=== Section Start ===

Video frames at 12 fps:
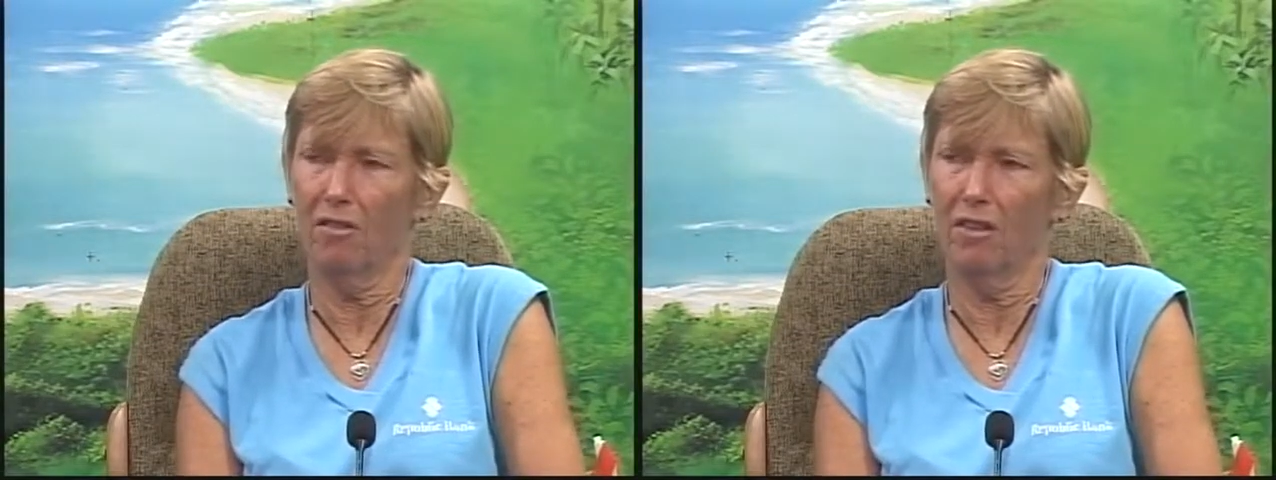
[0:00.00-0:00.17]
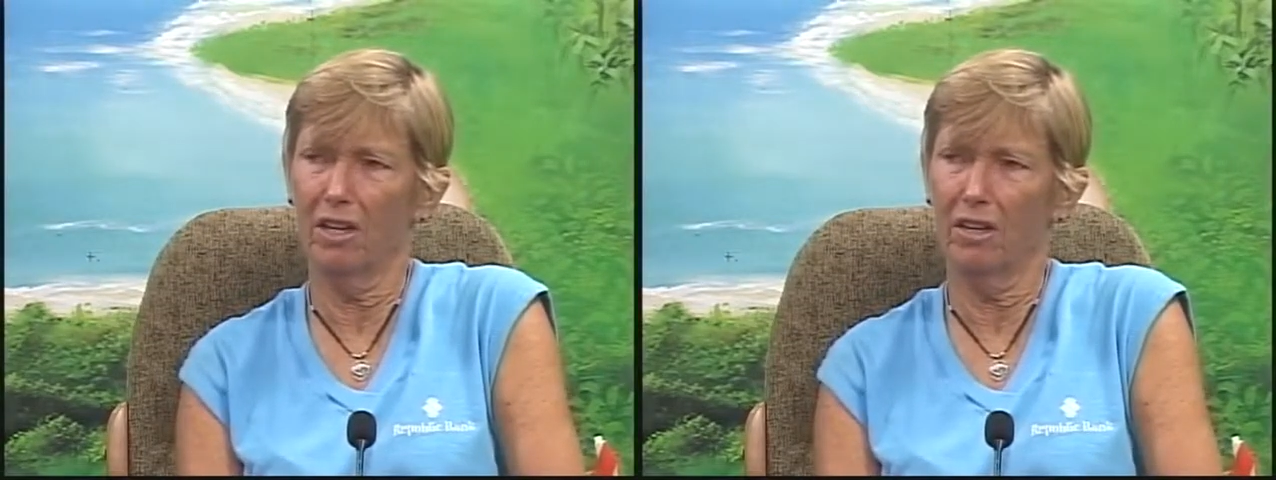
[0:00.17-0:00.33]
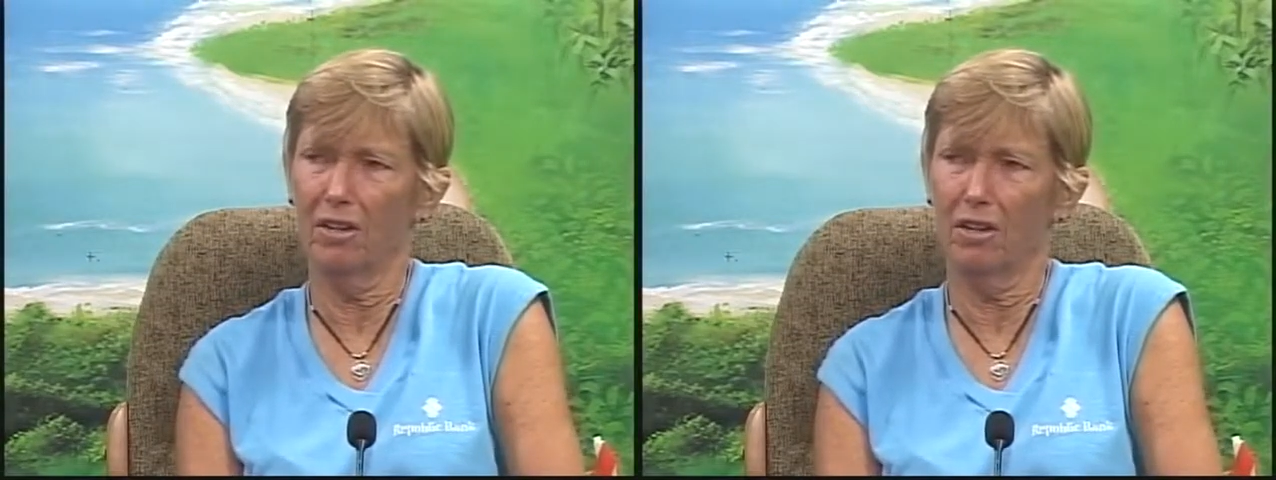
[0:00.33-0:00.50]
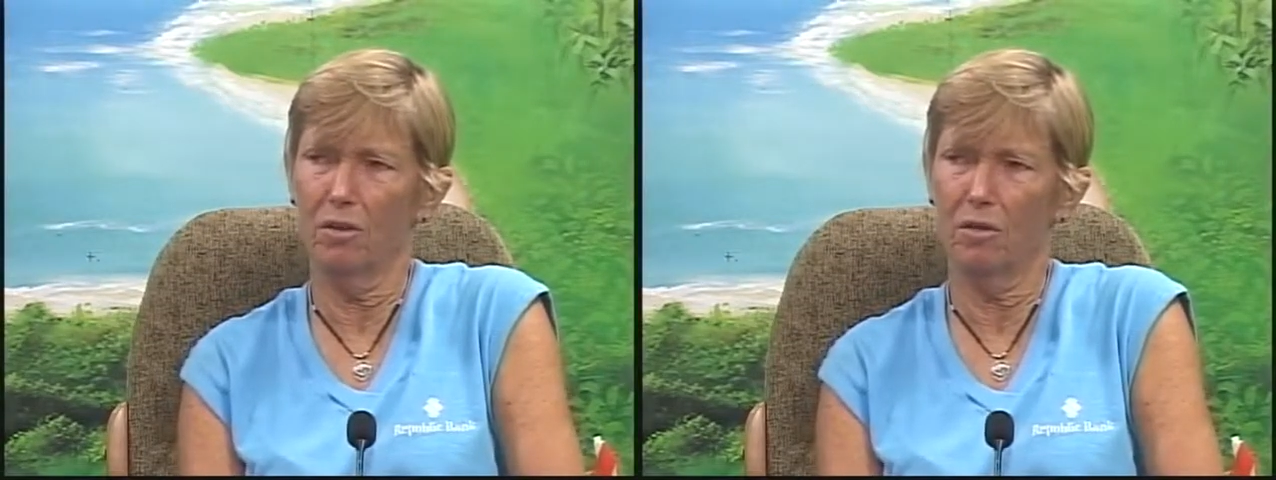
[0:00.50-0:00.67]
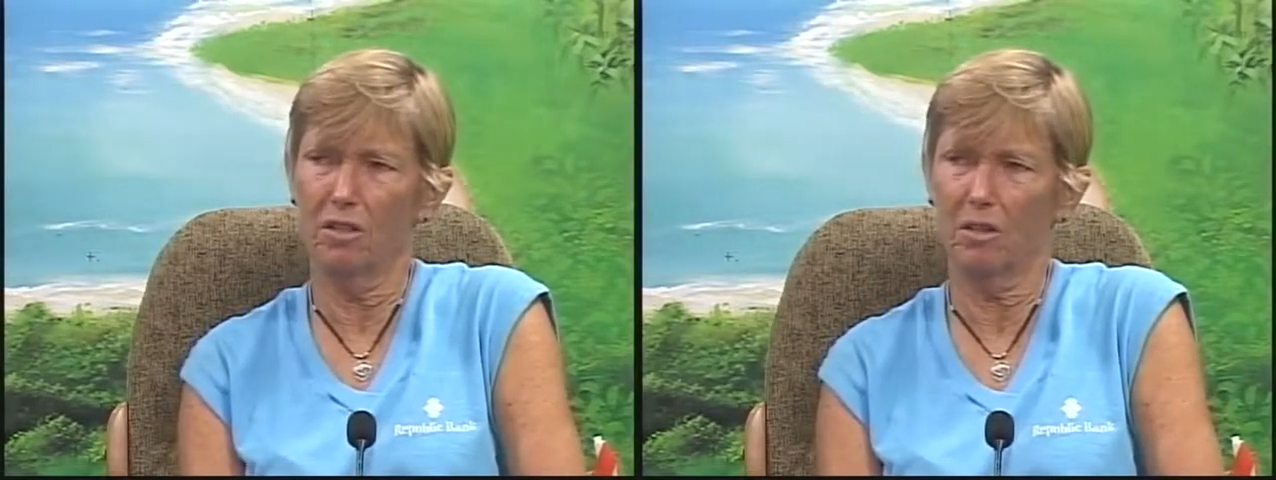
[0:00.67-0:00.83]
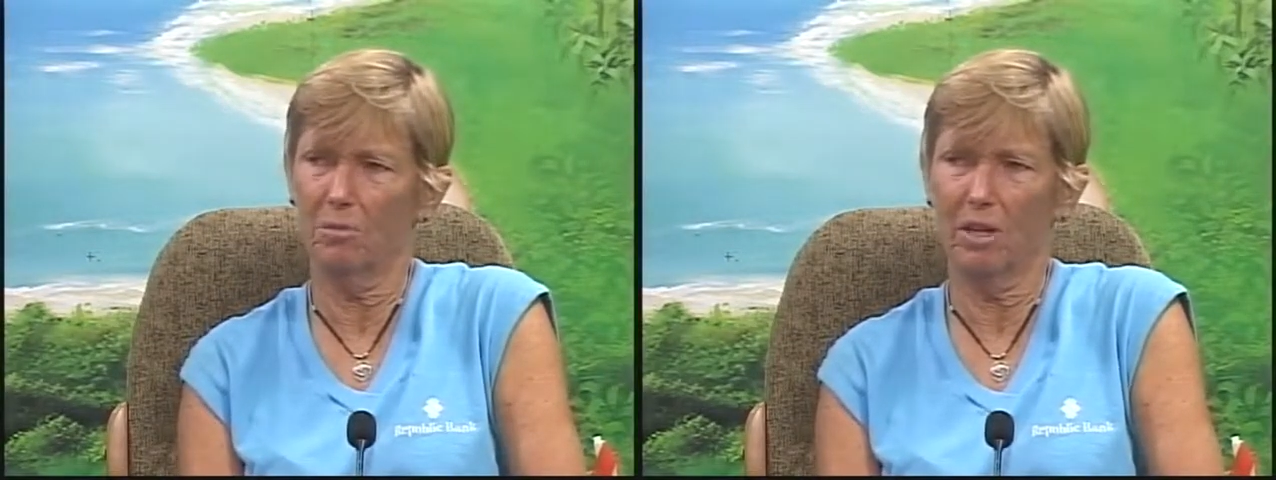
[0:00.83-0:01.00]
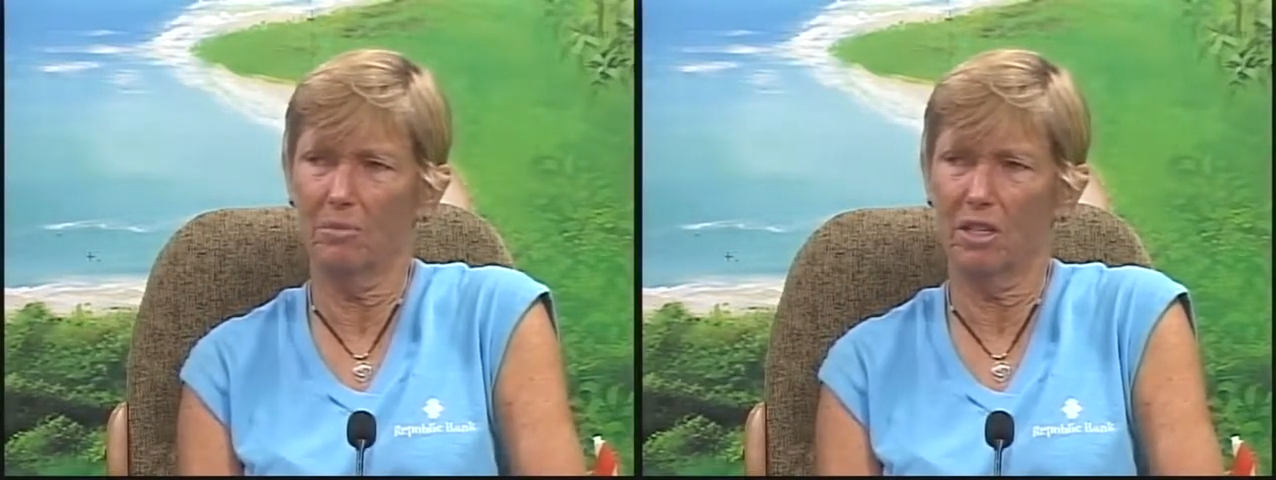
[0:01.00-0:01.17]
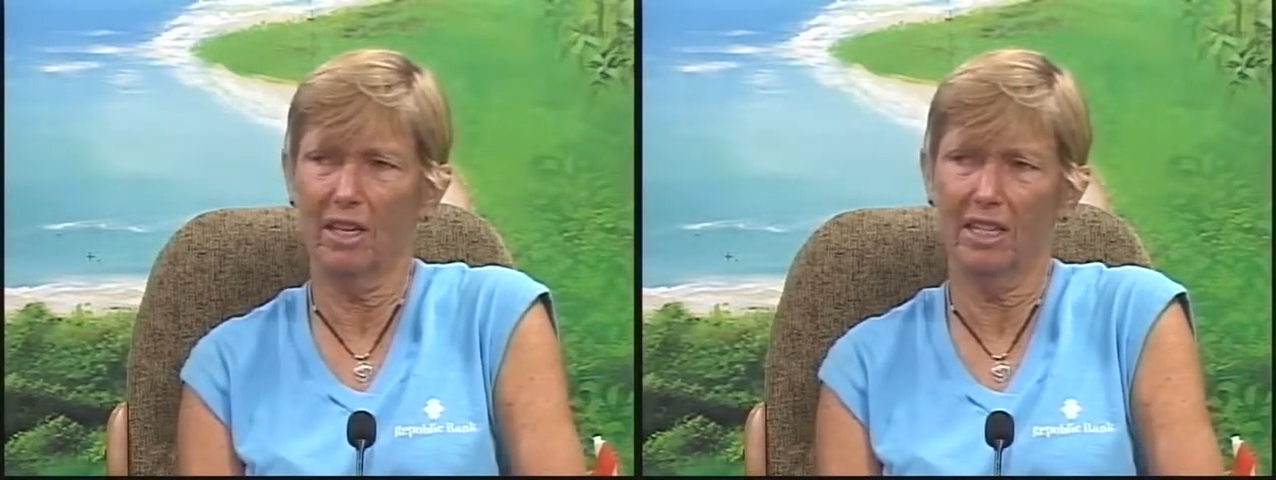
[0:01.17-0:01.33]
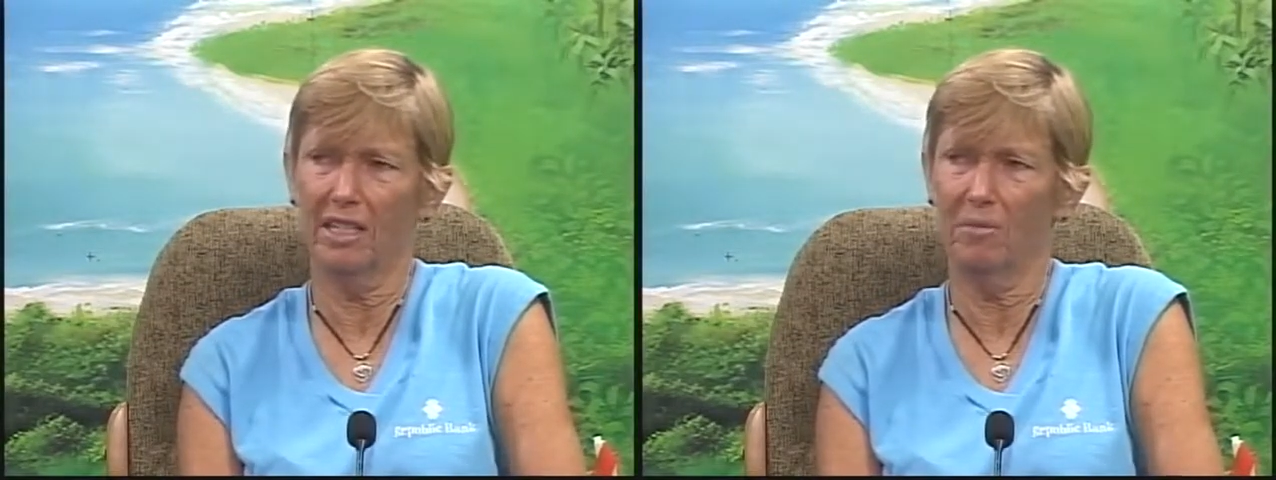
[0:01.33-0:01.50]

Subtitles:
then sometimes it has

=== Section End ===

- **What this task involves**: Leaving every picture out, return the lines from the one containing "[0:00.67-0:00.83]" through the last line of the records exactly.

- **Solution**:
[0:00.67-0:00.83]
[0:00.83-0:01.00]
[0:01.00-0:01.17]
[0:01.17-0:01.33]
[0:01.33-0:01.50]

Subtitles:
then sometimes it has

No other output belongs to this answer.